--- RAW DATA Enclosed Below ---
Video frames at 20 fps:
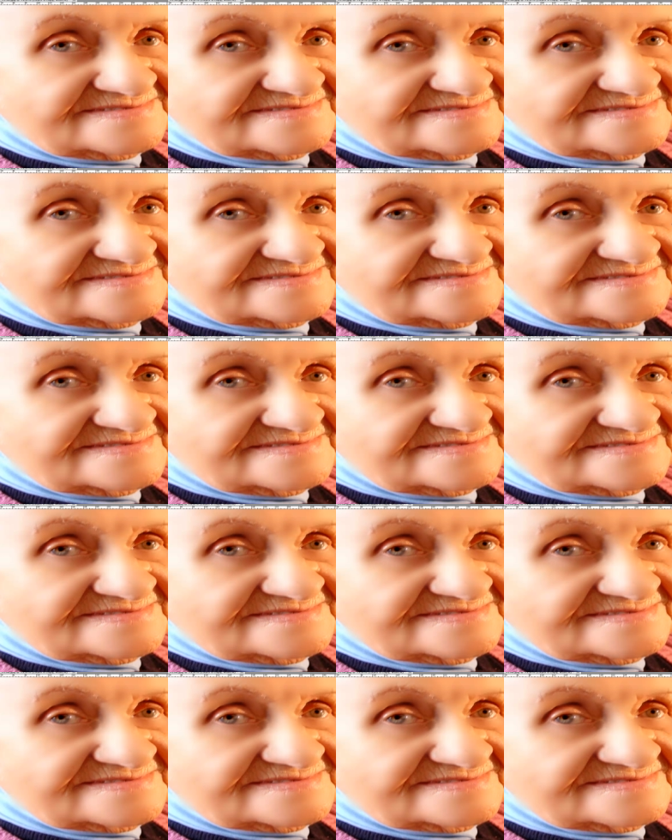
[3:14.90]

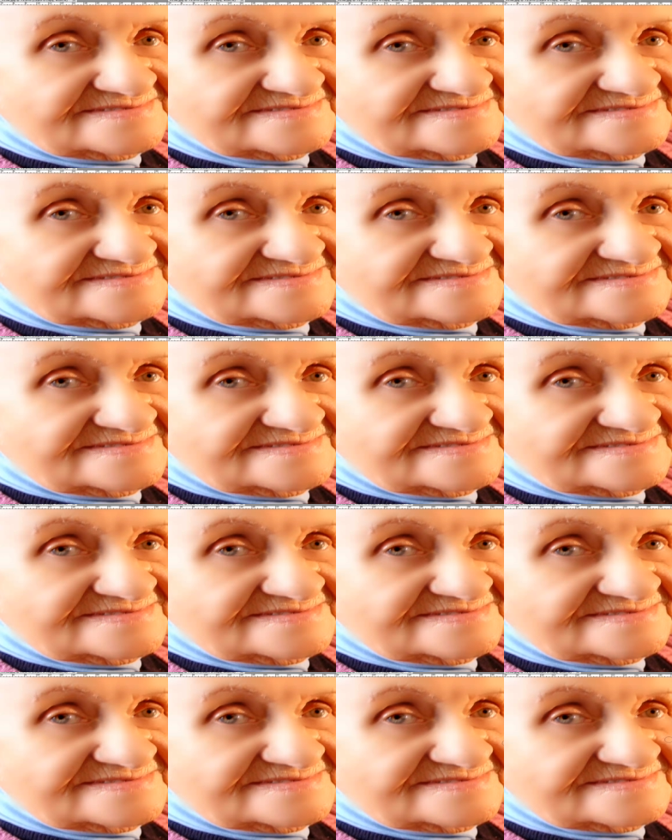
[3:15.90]

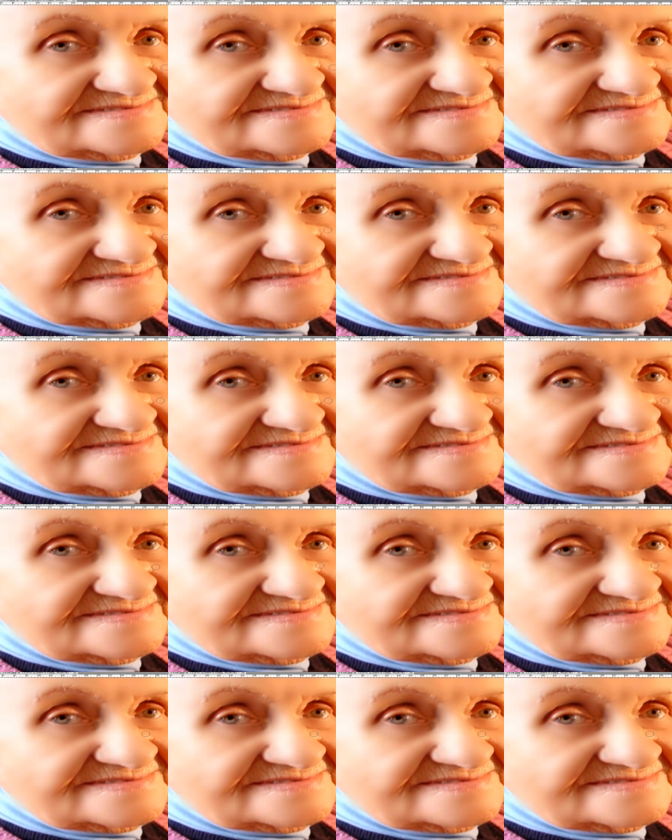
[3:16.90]

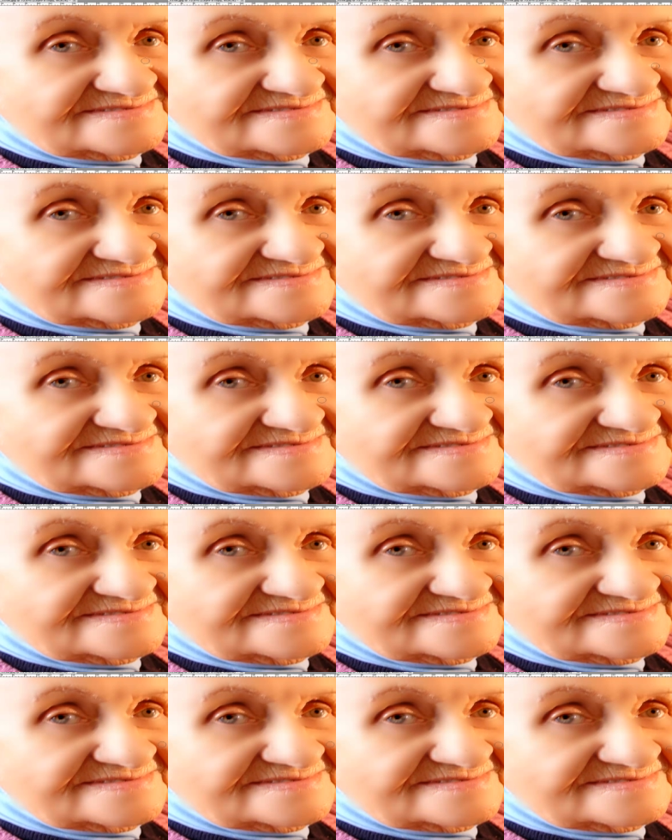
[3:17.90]

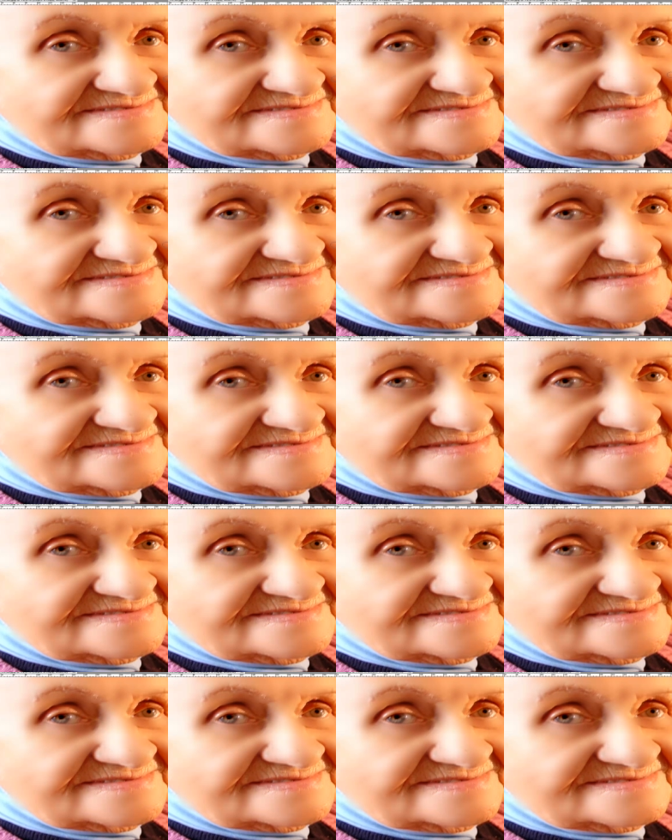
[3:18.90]

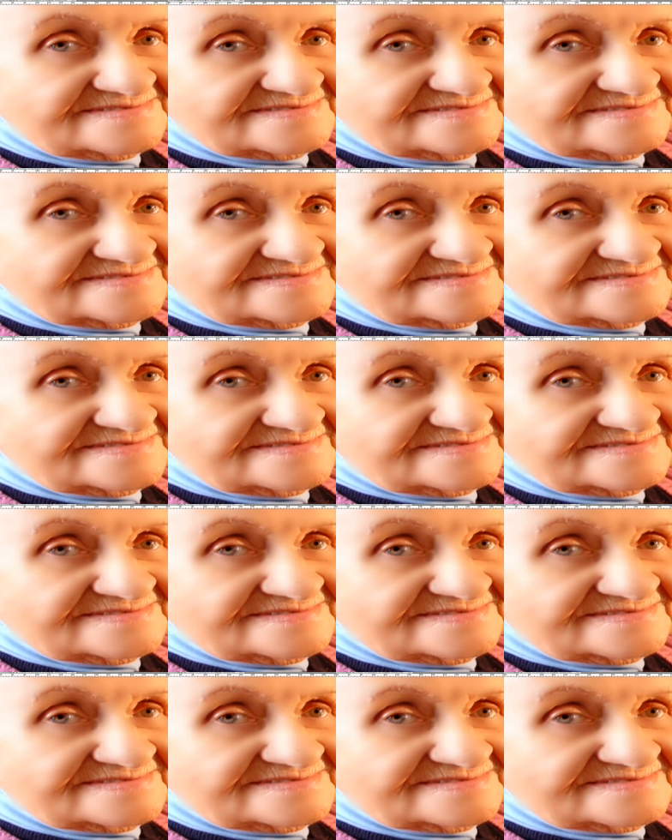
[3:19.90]

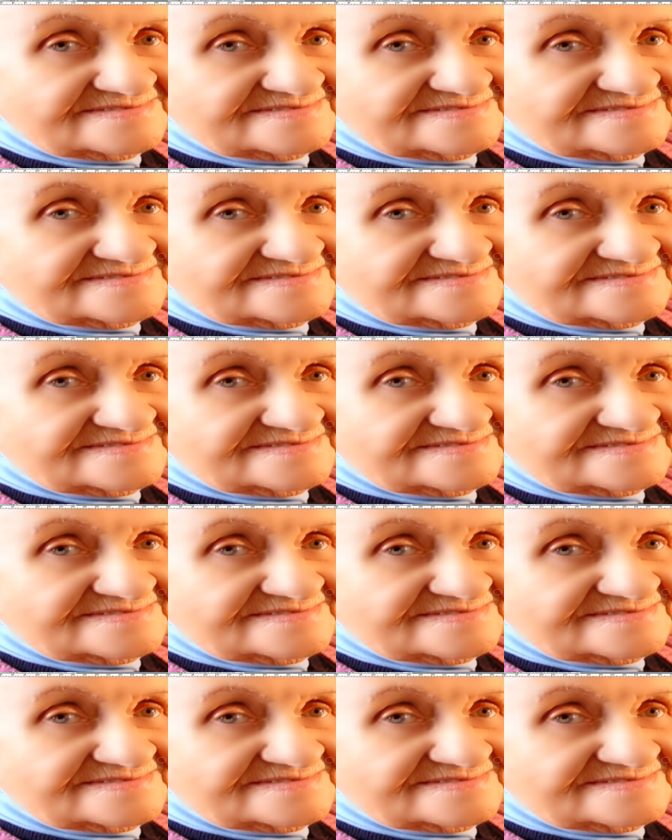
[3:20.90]
(silence)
--- End of Enclosed RAW DATA ---
What is needed is every entry above, repeated exactly, with the pictures dropped.

Video frames at 20 fps:
[3:14.90]

[3:15.90]

[3:16.90]

[3:17.90]

[3:18.90]

[3:19.90]

[3:20.90]
(silence)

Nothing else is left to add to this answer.